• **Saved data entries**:
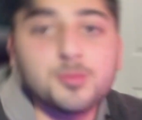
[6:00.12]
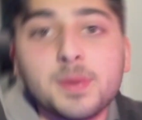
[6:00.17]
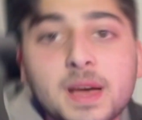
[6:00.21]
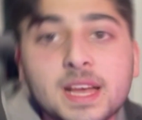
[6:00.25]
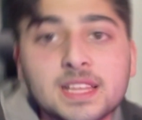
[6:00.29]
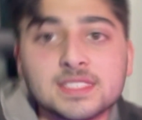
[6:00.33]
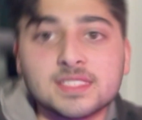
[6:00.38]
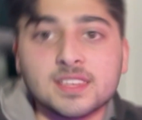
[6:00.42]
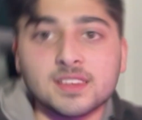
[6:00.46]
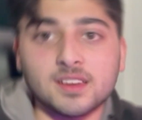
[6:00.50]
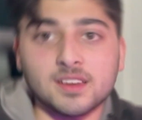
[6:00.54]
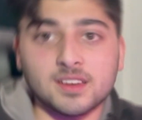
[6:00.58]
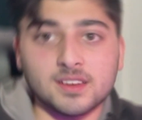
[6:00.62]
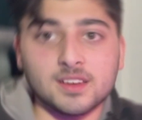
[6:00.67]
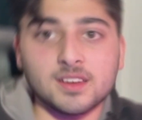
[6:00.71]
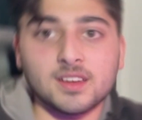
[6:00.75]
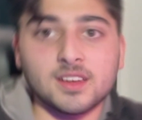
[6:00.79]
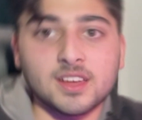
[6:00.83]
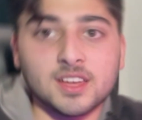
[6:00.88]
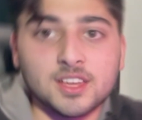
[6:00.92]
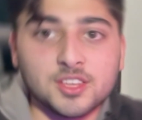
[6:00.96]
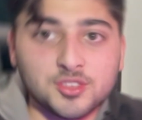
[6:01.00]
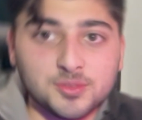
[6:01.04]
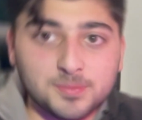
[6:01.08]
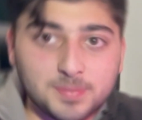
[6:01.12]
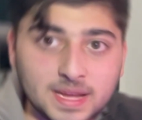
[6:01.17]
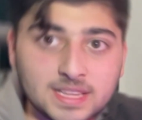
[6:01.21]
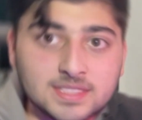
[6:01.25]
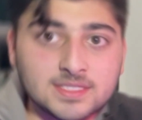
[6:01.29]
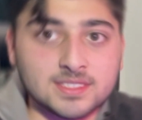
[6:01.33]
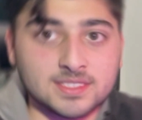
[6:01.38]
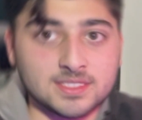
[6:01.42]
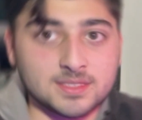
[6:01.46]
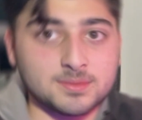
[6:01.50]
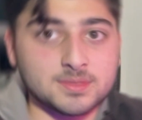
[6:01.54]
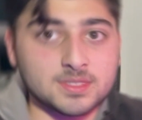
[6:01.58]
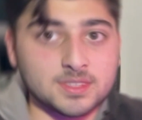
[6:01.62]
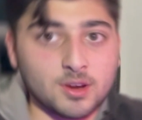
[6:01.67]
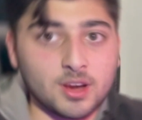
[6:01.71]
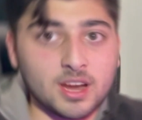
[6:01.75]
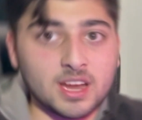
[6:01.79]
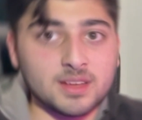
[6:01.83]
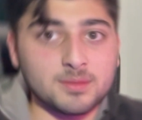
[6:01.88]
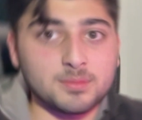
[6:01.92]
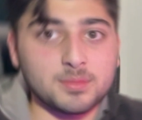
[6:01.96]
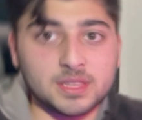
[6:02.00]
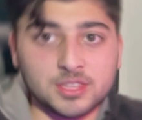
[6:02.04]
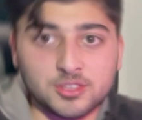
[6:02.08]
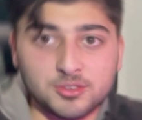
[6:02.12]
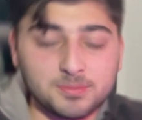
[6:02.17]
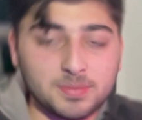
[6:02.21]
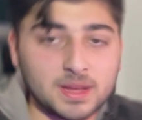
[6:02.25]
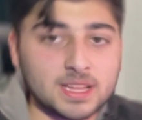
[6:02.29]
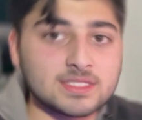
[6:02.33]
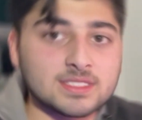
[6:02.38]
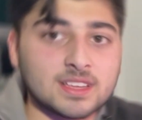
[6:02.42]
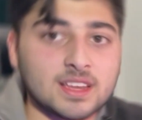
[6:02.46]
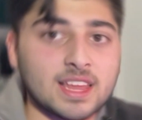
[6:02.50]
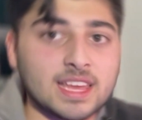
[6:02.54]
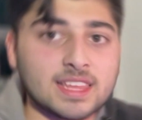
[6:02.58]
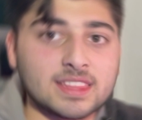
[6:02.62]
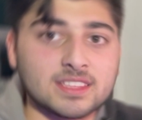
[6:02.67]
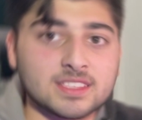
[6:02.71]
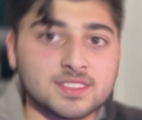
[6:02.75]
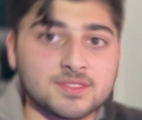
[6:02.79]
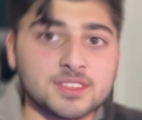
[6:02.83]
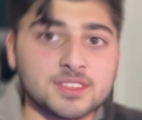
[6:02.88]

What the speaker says: better subscribe. You better like this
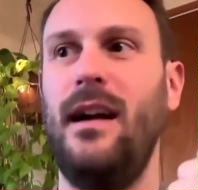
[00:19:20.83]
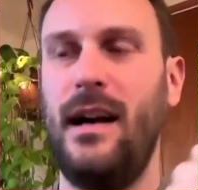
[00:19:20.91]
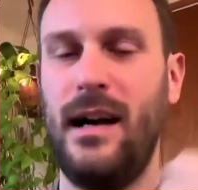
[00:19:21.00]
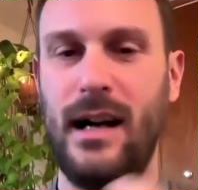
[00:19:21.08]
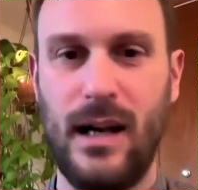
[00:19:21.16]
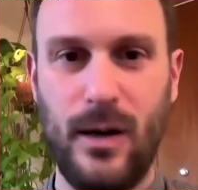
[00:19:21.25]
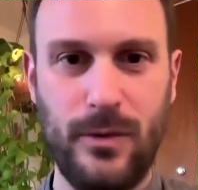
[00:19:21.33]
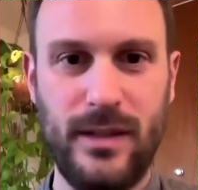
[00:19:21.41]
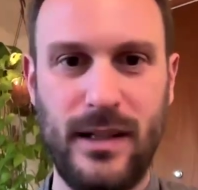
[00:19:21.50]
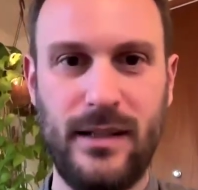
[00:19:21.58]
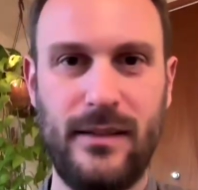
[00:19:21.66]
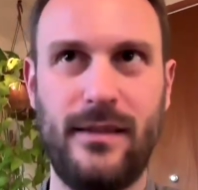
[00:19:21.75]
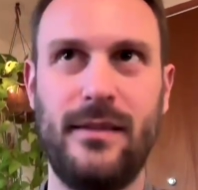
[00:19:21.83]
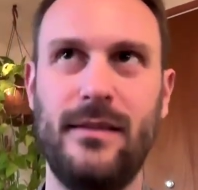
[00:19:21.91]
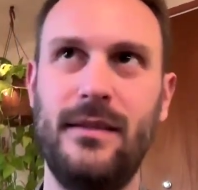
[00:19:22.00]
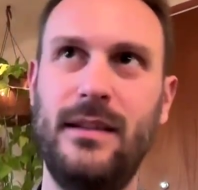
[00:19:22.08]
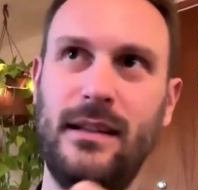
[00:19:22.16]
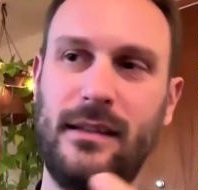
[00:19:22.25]
How does,
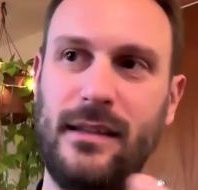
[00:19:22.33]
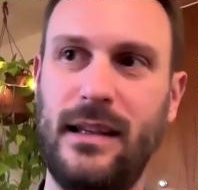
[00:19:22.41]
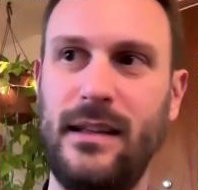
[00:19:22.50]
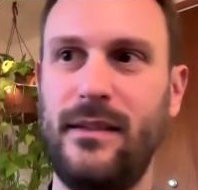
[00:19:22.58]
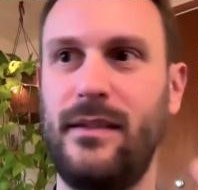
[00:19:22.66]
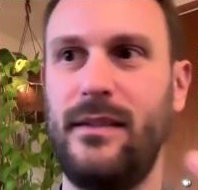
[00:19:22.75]
in a sense,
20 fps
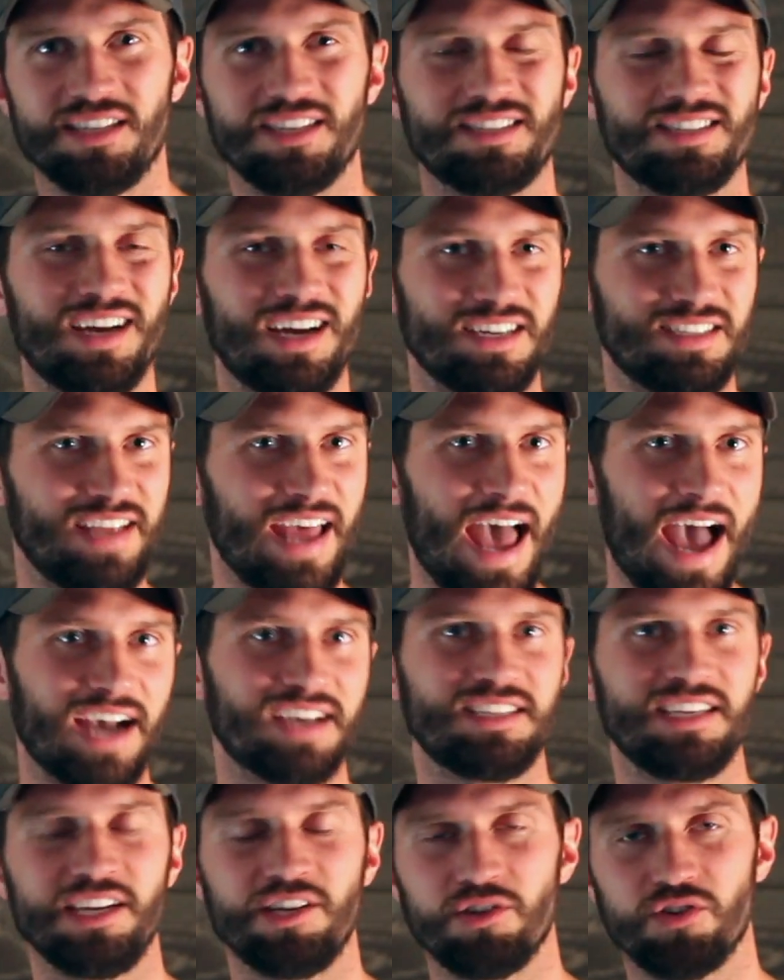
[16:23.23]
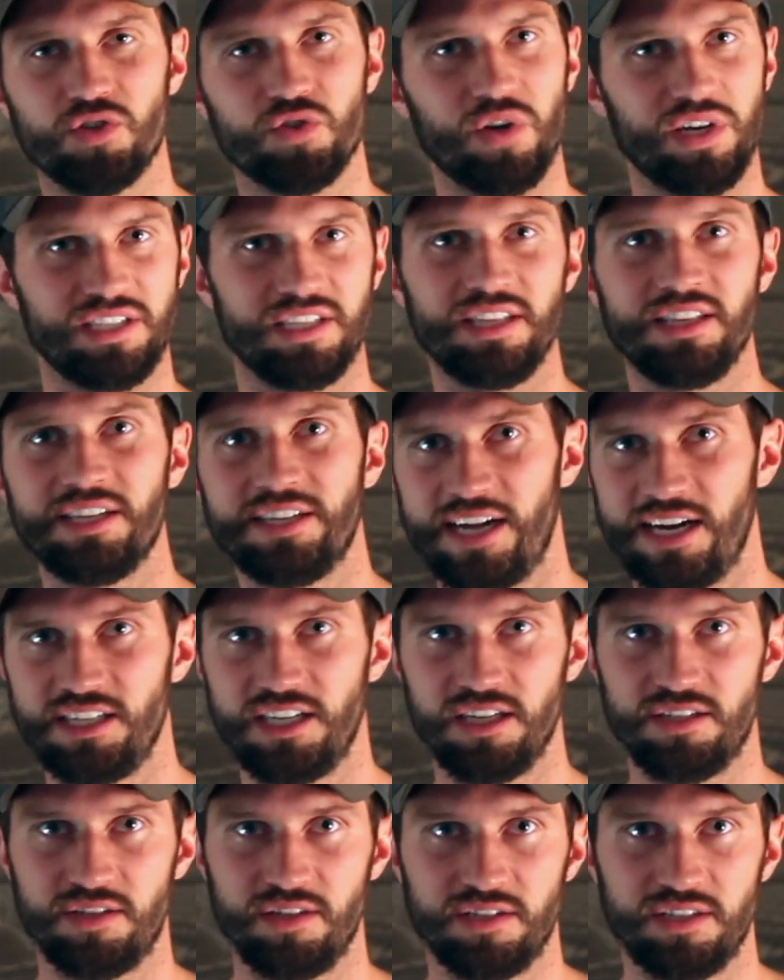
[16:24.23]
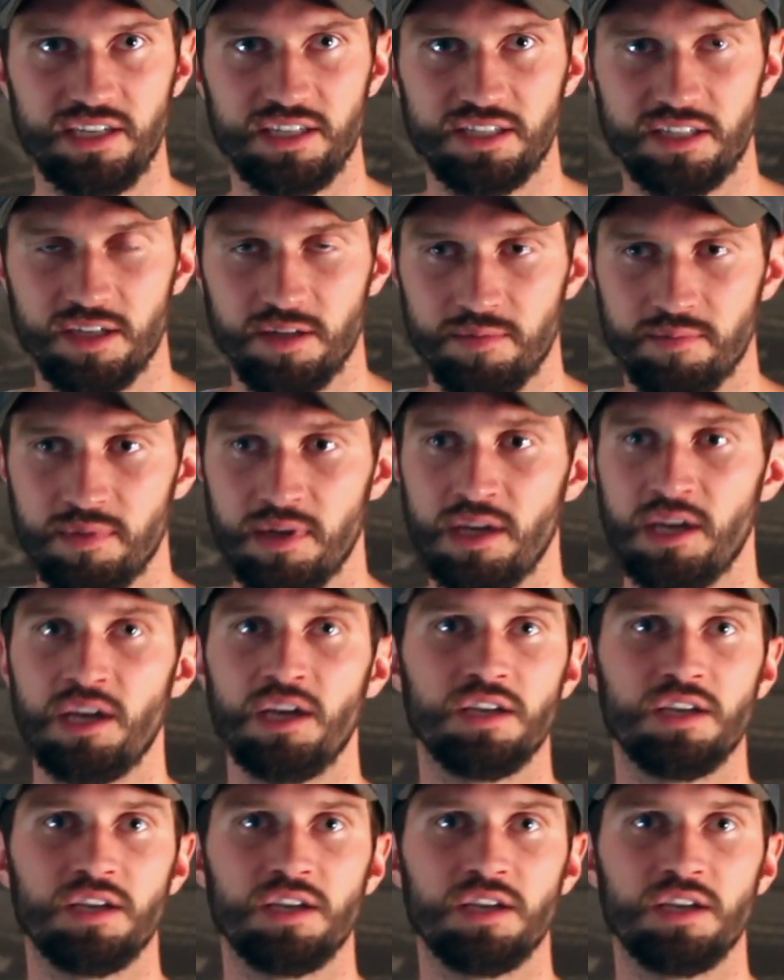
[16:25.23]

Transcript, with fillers: It's not taxing or stressing the digestive system,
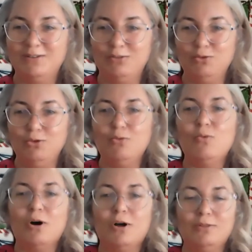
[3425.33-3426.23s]
Yeah. Do you
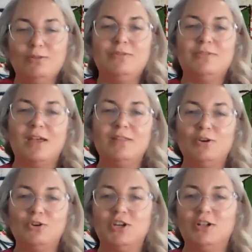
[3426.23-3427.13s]
want to send
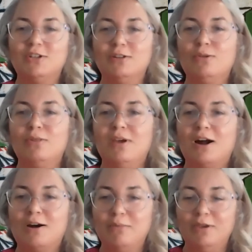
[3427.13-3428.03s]
your children to the
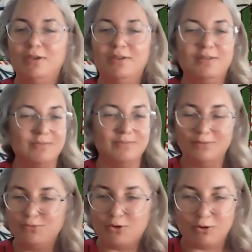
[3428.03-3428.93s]
army
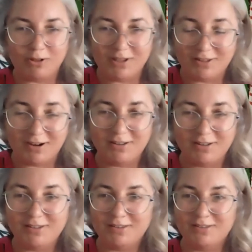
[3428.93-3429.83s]
for all
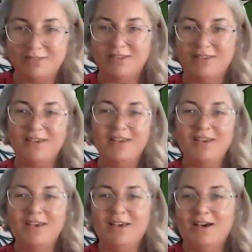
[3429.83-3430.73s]
eternities?
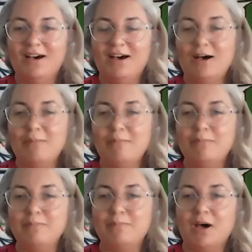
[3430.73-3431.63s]

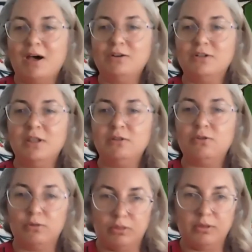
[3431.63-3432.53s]
I really
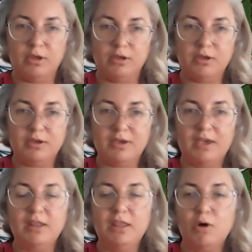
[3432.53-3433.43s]
don't think
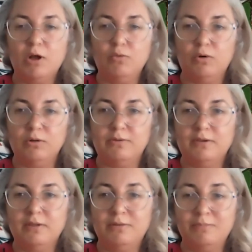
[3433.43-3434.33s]
anyone wants
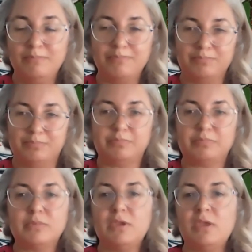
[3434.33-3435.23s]
it.
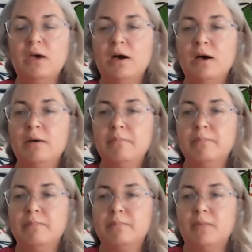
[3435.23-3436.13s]

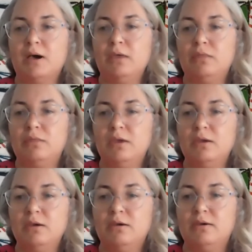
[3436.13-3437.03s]
I
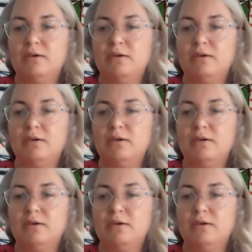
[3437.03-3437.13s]
think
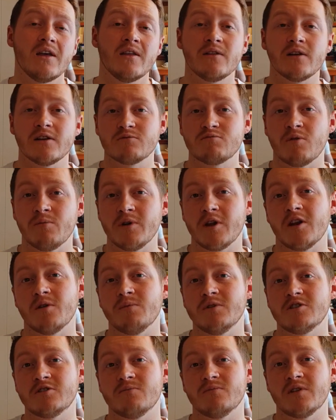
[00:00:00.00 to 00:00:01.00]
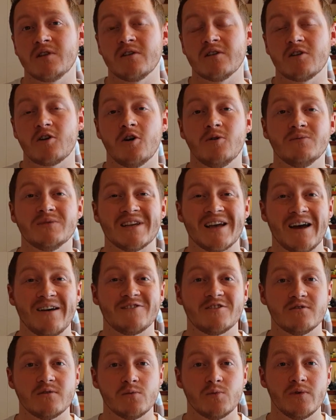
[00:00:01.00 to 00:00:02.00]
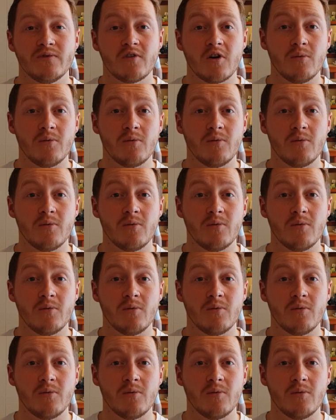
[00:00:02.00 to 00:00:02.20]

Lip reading: That's probably going to be something that comes after we've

• **Work instruction**: Please set down each line of the data above exactly as written, without the pictures.

• **Answer space**:
[6:00.12]
[6:00.17]
[6:00.21]
[6:00.25]
[6:00.29]
[6:00.33]
[6:00.38]
[6:00.42]
[6:00.46]
[6:00.50]
[6:00.54]
[6:00.58]
[6:00.62]
[6:00.67]
[6:00.71]
[6:00.75]
[6:00.79]
[6:00.83]
[6:00.88]
[6:00.92]
[6:00.96]
[6:01.00]
[6:01.04]
[6:01.08]
[6:01.12]
[6:01.17]
[6:01.21]
[6:01.25]
[6:01.29]
[6:01.33]
[6:01.38]
[6:01.42]
[6:01.46]
[6:01.50]
[6:01.54]
[6:01.58]
[6:01.62]
[6:01.67]
[6:01.71]
[6:01.75]
[6:01.79]
[6:01.83]
[6:01.88]
[6:01.92]
[6:01.96]
[6:02.00]
[6:02.04]
[6:02.08]
[6:02.12]
[6:02.17]
[6:02.21]
[6:02.25]
[6:02.29]
[6:02.33]
[6:02.38]
[6:02.42]
[6:02.46]
[6:02.50]
[6:02.54]
[6:02.58]
[6:02.62]
[6:02.67]
[6:02.71]
[6:02.75]
[6:02.79]
[6:02.83]
[6:02.88]

What the speaker says: better subscribe. You better like this
[00:19:20.83]
[00:19:20.91]
[00:19:21.00]
[00:19:21.08]
[00:19:21.16]
[00:19:21.25]
[00:19:21.33]
[00:19:21.41]
[00:19:21.50]
[00:19:21.58]
[00:19:21.66]
[00:19:21.75]
[00:19:21.83]
[00:19:21.91]
[00:19:22.00]
[00:19:22.08]
[00:19:22.16]
[00:19:22.25]
How does,
[00:19:22.33]
[00:19:22.41]
[00:19:22.50]
[00:19:22.58]
[00:19:22.66]
[00:19:22.75]
in a sense,
20 fps
[16:23.23]
[16:24.23]
[16:25.23]

Transcript, with fillers: It's not taxing or stressing the digestive system,
[3425.33-3426.23s]
Yeah. Do you
[3426.23-3427.13s]
want to send
[3427.13-3428.03s]
your children to the
[3428.03-3428.93s]
army
[3428.93-3429.83s]
for all
[3429.83-3430.73s]
eternities?
[3430.73-3431.63s]

[3431.63-3432.53s]
I really
[3432.53-3433.43s]
don't think
[3433.43-3434.33s]
anyone wants
[3434.33-3435.23s]
it.
[3435.23-3436.13s]

[3436.13-3437.03s]
I
[3437.03-3437.13s]
think
[00:00:00.00 to 00:00:01.00]
[00:00:01.00 to 00:00:02.00]
[00:00:02.00 to 00:00:02.20]

Lip reading: That's probably going to be something that comes after we've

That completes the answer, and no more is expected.